The history of gaming analytics platforms

Since the release of the Dreamcast console and the emergence of a modem adapter, game developers have been able to collect data from players about their behavior in their natural habitat. In fact, the story of game analytics began with old PC games like EverQuest, released in 1999. Game servers were needed to authorize users and fill worlds, but at the same time provided the ability to record data about the game process.

Since 1999, the situation with the collection and analysis of data has changed significantly. Instead of storing data locally in the form of log files, modern systems can track actions and apply machine learning in near real time. I will talk about the four stages of gaming analytics development, which I identified during my time in the gaming industry:

Regular files: data is stored locally on game servers
Databases: Data is obtained as simple files and loaded into a database.
Data Lakes: Data is stored in Hadoop / S3 and then loaded into the database.
Serverless stage: managed services are used to store and execute queries

Each of these stages of evolution supported an increasing amount of data collected and reduced the delay between data collection and analysis. In this post, I will present examples of systems from each of these eras and talk about the pros and cons of each approach.

Game analytics began to gain momentum from about 2009. Georg Zoeller from Bioware has created a system for collecting game telemetry in the game development process. He introduced this system at GDC 2010 . Shortly thereafter, Electronic Arts began collecting data from games after development to track the behavior of real players. In addition, scientific interest in the use of analytics in gaming telemetry has steadily increased. Researchers in this field, such as Ben Medler, have suggested using game analytics to personalize the gameplay.
')
Although over the past two decades there has been a general evolution of gameplay analytics pipelines, there is no clear distinction between different eras. Some game teams still use systems from earlier eras, and maybe they are better suited for their purposes. In addition, there are a large number of ready-made game analytics systems, but we will not consider them in this post. I will talk about the teams of game developers who collect telemetry and use their own data pipeline for this.

The era of simple files

Components of analytics architecture before the database era

I started playing game analytics at Electronic Arts in 2010, even before EA created an organization to work with this data. Although many game companies have already collected huge amounts of gameplay data, most telemetry was stored in the form of log files or other simple file formats stored locally on game servers. No data could not be directly queried, and the calculation of the main metrics, for example, the number of monthly active users (MAU) required considerable effort.

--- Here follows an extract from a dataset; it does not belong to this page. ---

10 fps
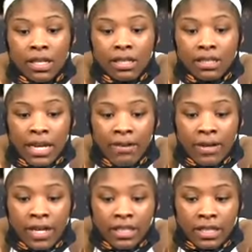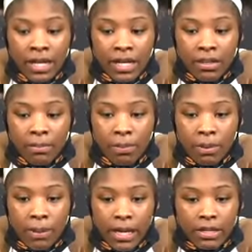To have an extra day to
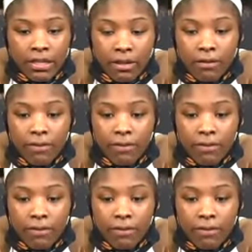prepare yourself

Electronic Arts has built a replay function into Madden NFL 11, providing an unexpected source of gaming telemetry. After each match, a game report was transmitted to the game server in XML format, which listed the strategies of the game, the movements made during the game, and the results of the downs. As a result, there were millions of files that could be analyzed to learn more about the interaction of players with Madden in their natural habitat. Passing an internship at EA in the fall of 2010, I created a regression model that analyzed the functions that most strongly influenced the retention of users' interest in the game.

The effect of winning ratio on retaining players in Madden NFL 11 based on preferred game mode.

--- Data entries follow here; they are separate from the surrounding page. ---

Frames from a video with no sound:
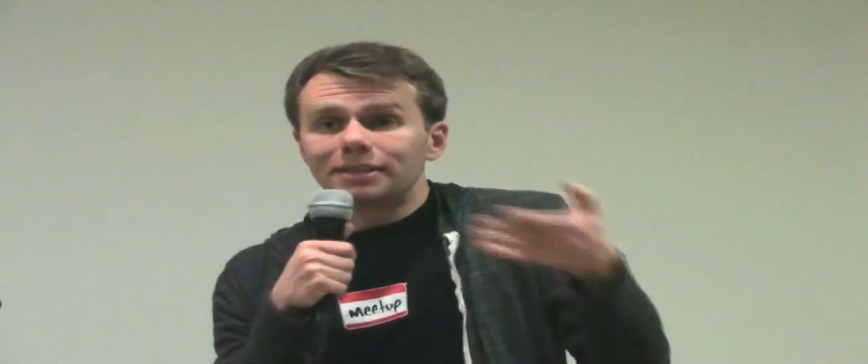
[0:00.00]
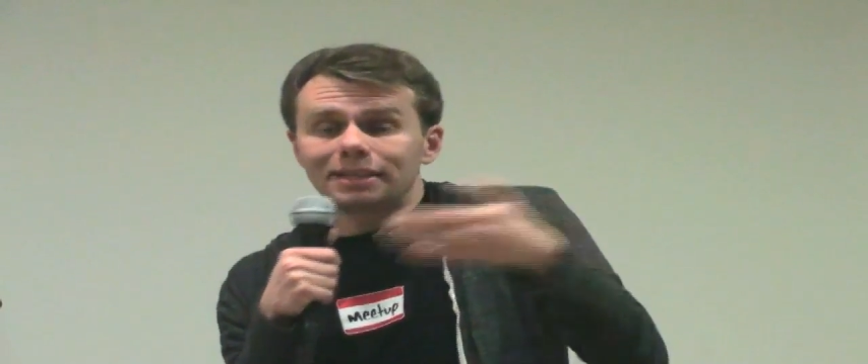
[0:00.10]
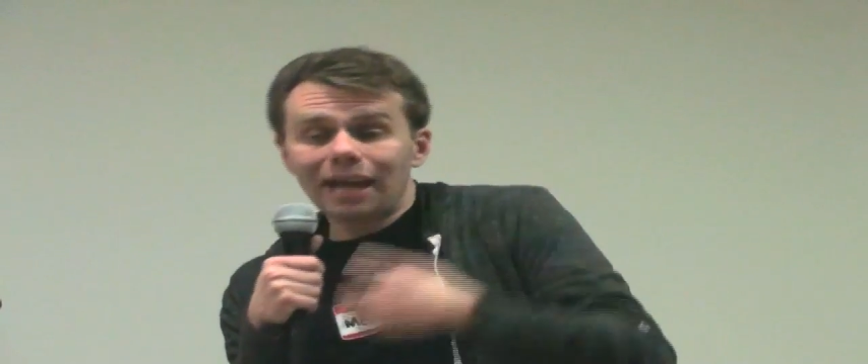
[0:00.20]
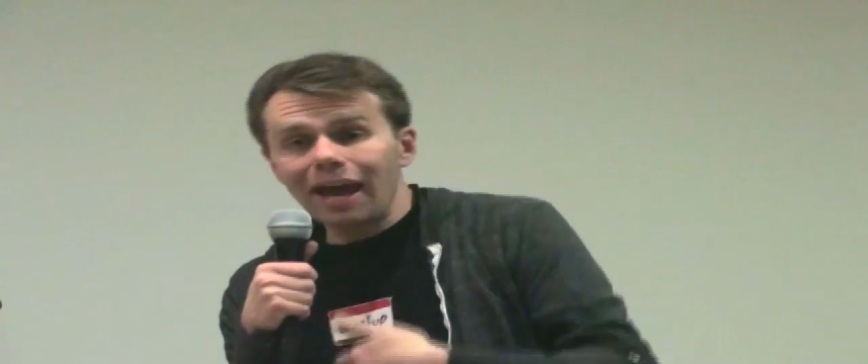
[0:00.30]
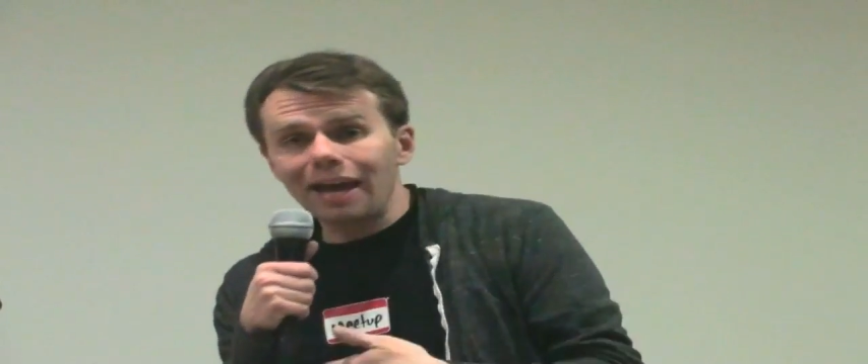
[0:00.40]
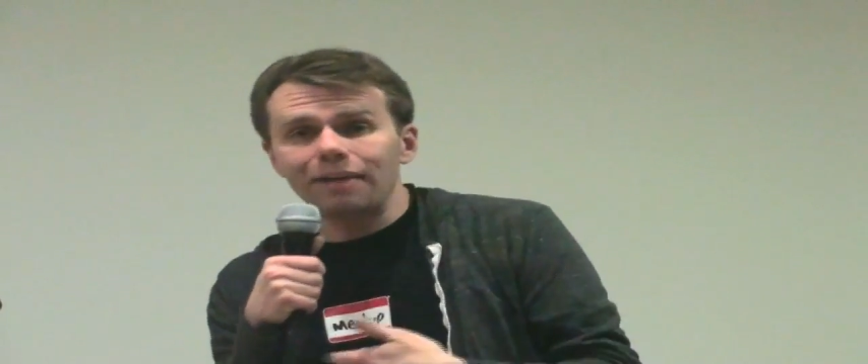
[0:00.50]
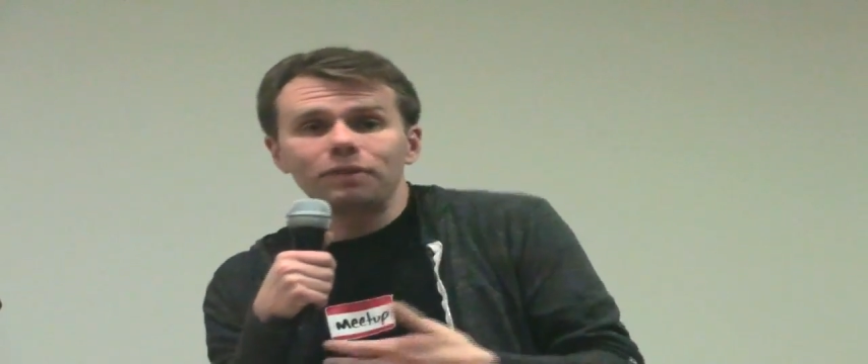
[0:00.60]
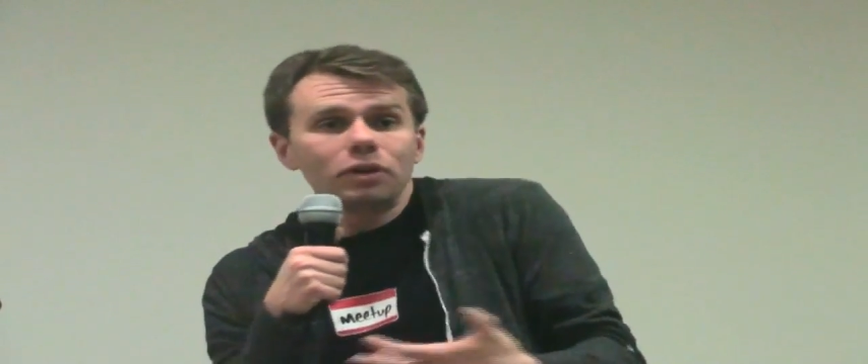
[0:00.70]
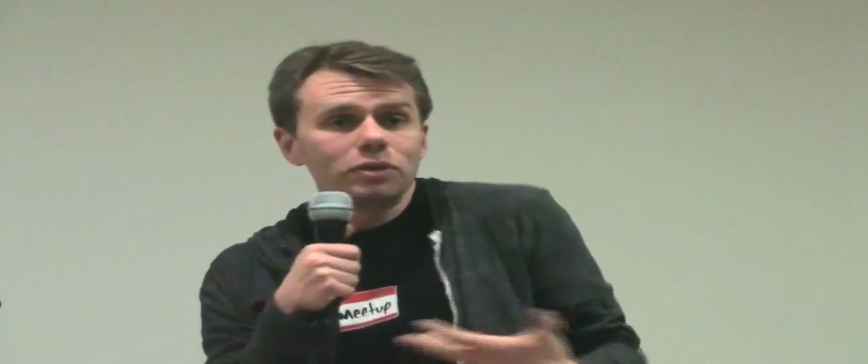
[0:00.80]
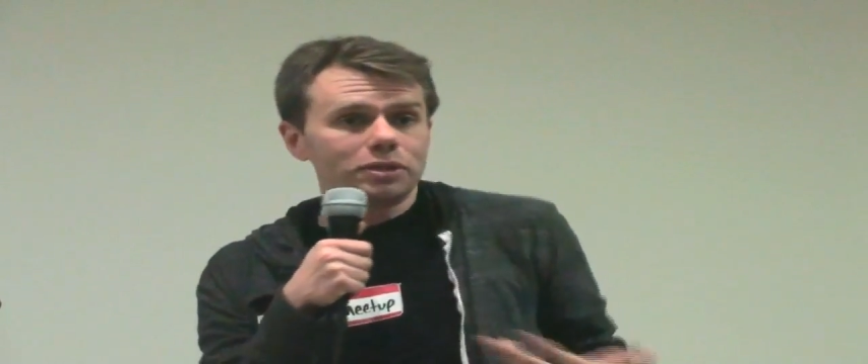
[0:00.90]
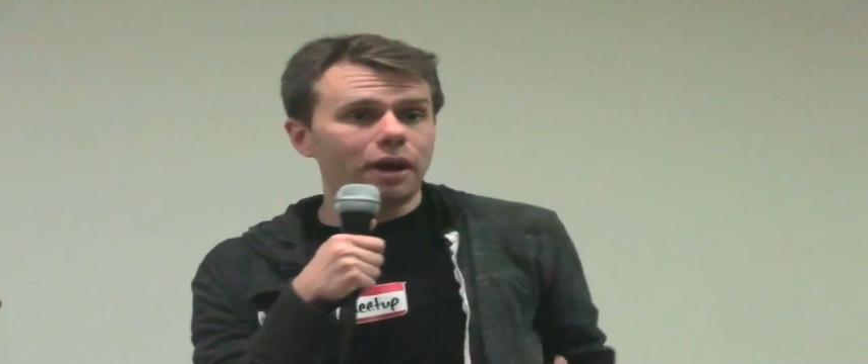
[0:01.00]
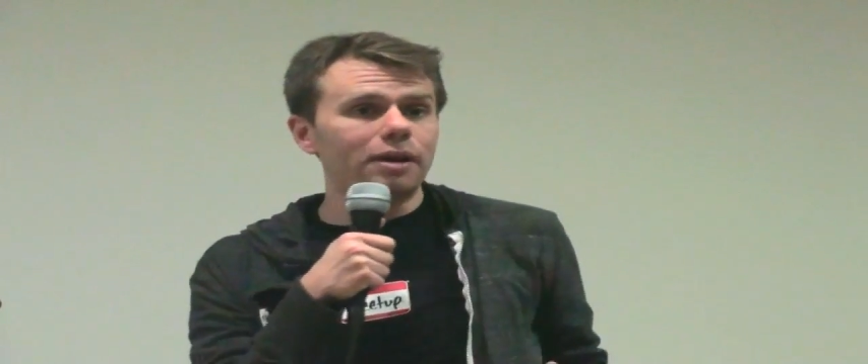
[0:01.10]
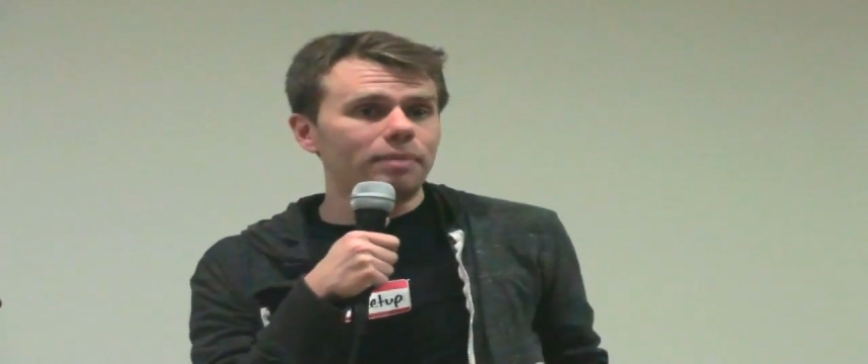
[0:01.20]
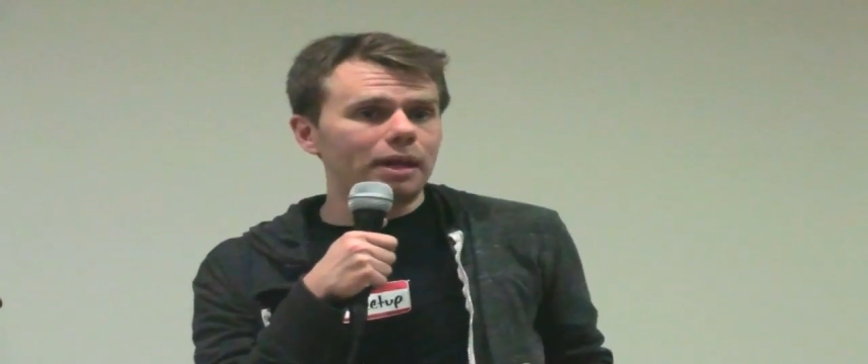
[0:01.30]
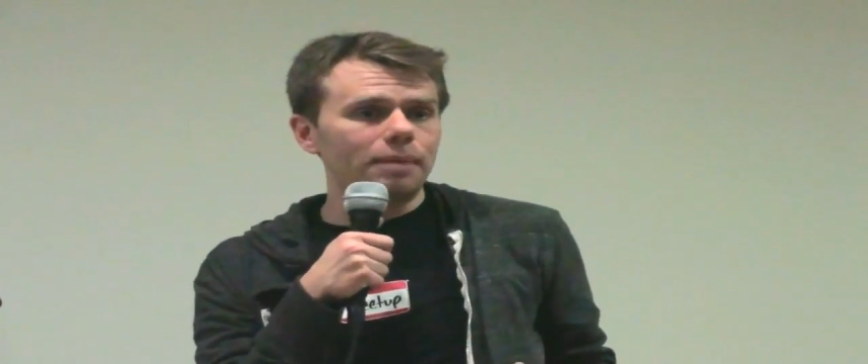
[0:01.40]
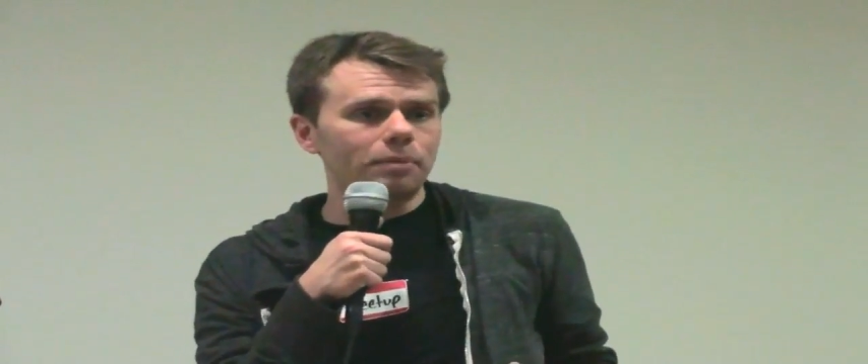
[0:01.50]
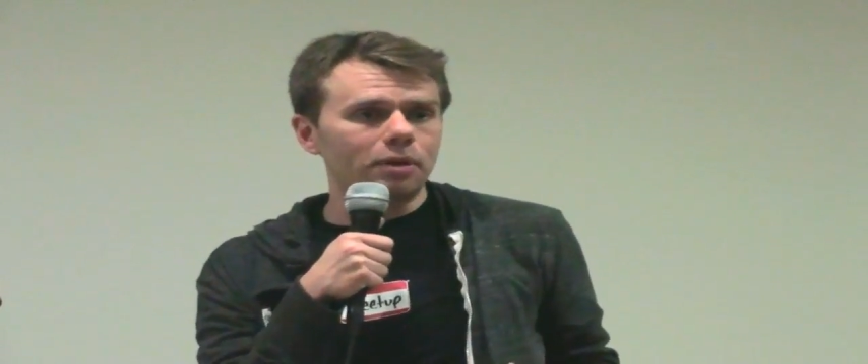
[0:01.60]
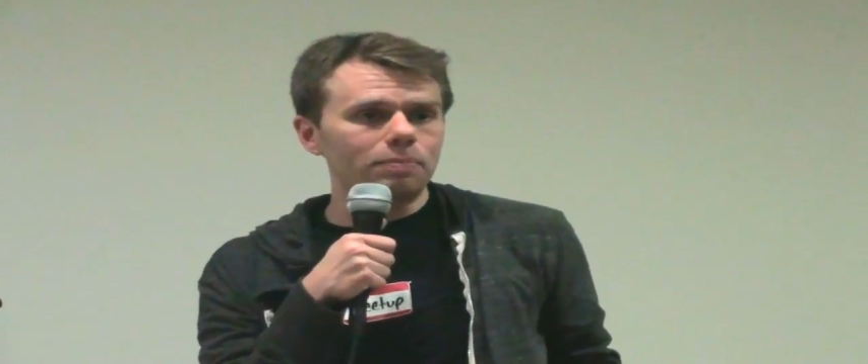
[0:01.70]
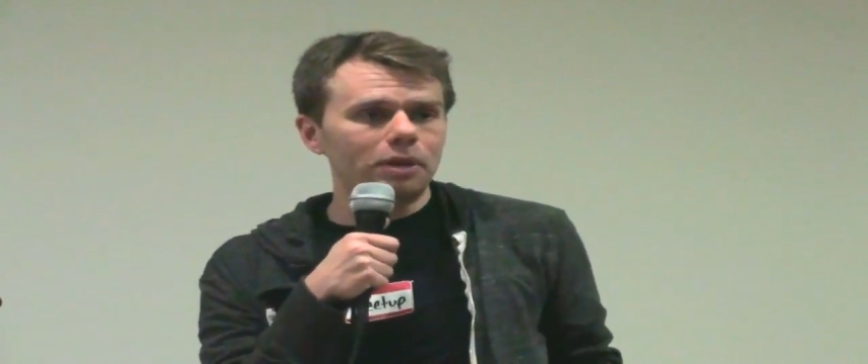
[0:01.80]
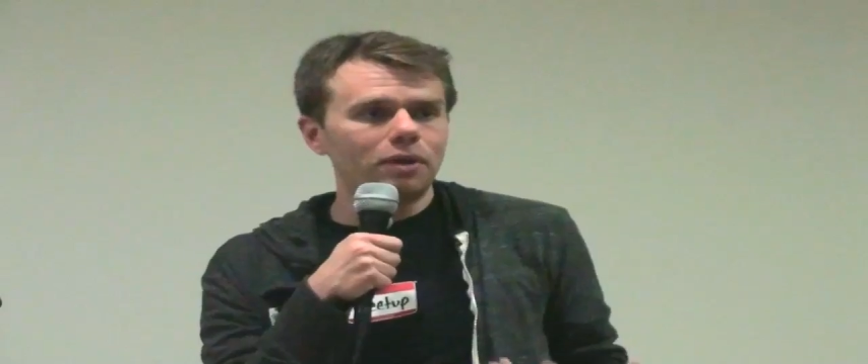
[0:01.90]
Today, if you start a meetup group,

About ten years before my internship at EA, Sony Online Entertainment had already used game analytics, collecting gameplay data using log files stored on servers. These data sets were used for analysis and modeling only a few years later, but, nevertheless, they were among the first examples of game analytics. Researchers such as Dimitri Williams and Nick I published papers based on the analyzed data from the EverQuest franchise.

Local data storage is without a doubt the simplest approach to collecting gameplay data. For example, I wrote a tutorial on using PHP to save data generated by Infinite Mario . But this approach has significant drawbacks. Here is a list of compromises that have to be made with this approach:

pros

- Simplicity: save any data we need in any desired format.

Minuses

- No fault tolerance.

- Data is not stored in the central repository.

- High latency data access.

- Lack of standard tools or ecosystem for analysis.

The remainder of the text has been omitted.